DATA UNDER STUDY START

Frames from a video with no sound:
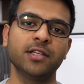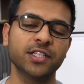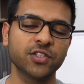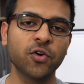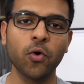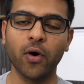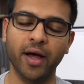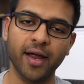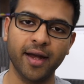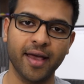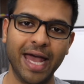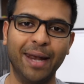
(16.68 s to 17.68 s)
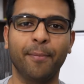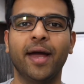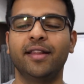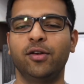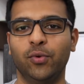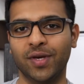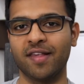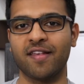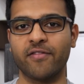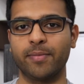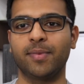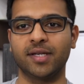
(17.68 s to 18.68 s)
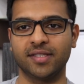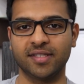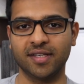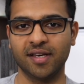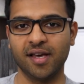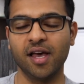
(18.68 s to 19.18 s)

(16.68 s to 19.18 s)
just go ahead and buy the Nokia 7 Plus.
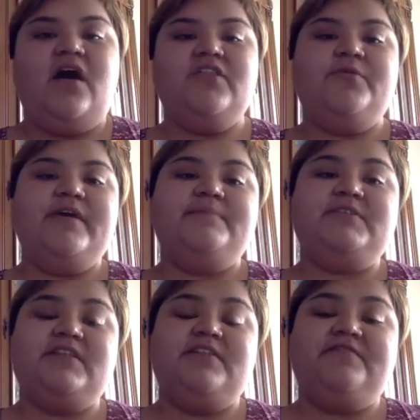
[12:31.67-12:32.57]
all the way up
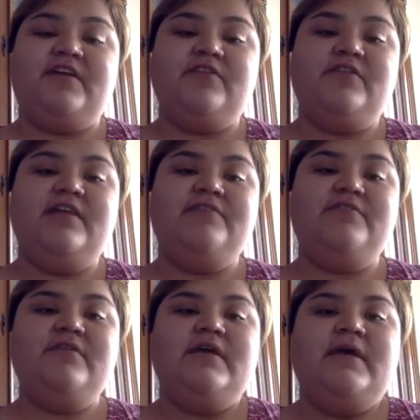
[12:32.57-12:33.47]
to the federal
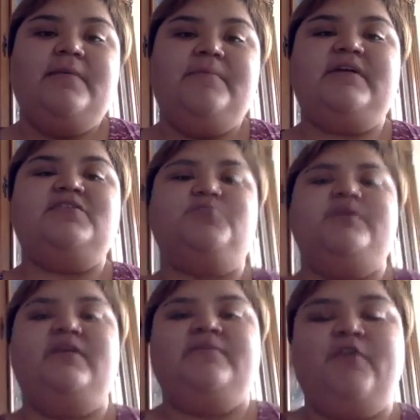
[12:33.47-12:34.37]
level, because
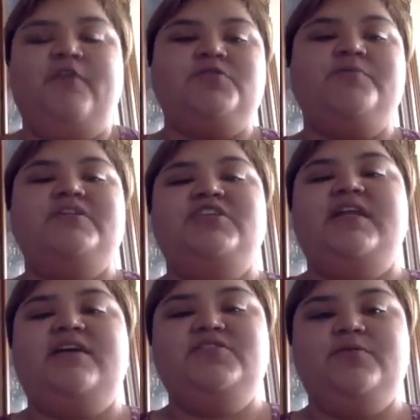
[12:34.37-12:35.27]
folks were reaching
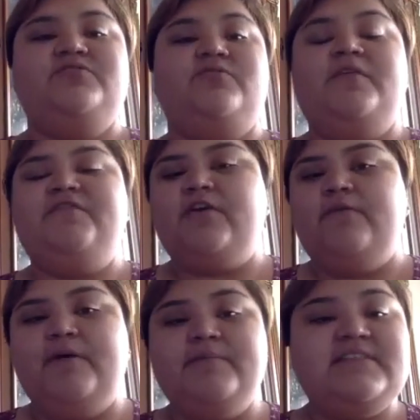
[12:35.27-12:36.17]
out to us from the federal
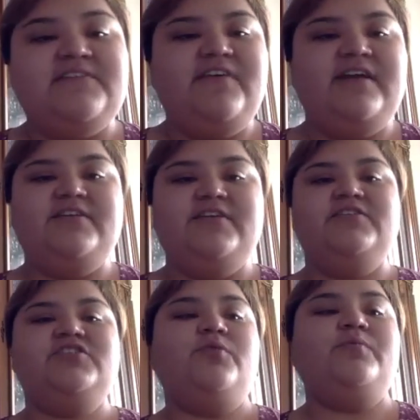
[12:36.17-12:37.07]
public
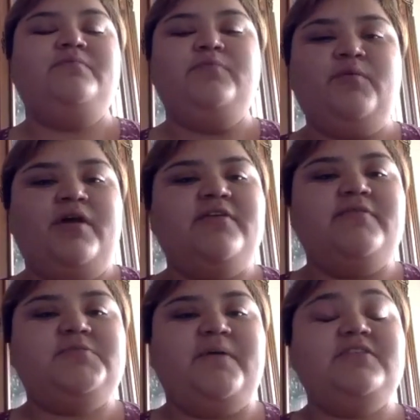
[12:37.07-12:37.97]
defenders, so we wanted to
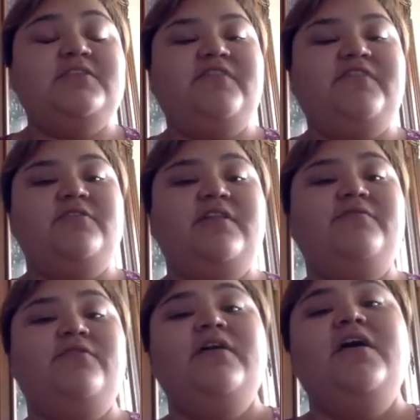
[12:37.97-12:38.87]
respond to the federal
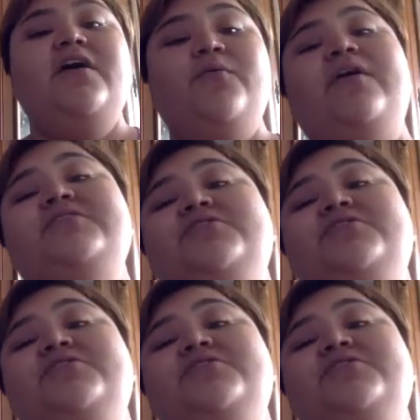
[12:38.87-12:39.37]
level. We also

DATA UNDER STUDY END

Reproduce every record above word for word. Leave the pictures out.

#### RESULT OF THIS TASK
Frames from a video with no sound:
(16.68 s to 17.68 s)
(17.68 s to 18.68 s)
(18.68 s to 19.18 s)

(16.68 s to 19.18 s)
just go ahead and buy the Nokia 7 Plus.
[12:31.67-12:32.57]
all the way up
[12:32.57-12:33.47]
to the federal
[12:33.47-12:34.37]
level, because
[12:34.37-12:35.27]
folks were reaching
[12:35.27-12:36.17]
out to us from the federal
[12:36.17-12:37.07]
public
[12:37.07-12:37.97]
defenders, so we wanted to
[12:37.97-12:38.87]
respond to the federal
[12:38.87-12:39.37]
level. We also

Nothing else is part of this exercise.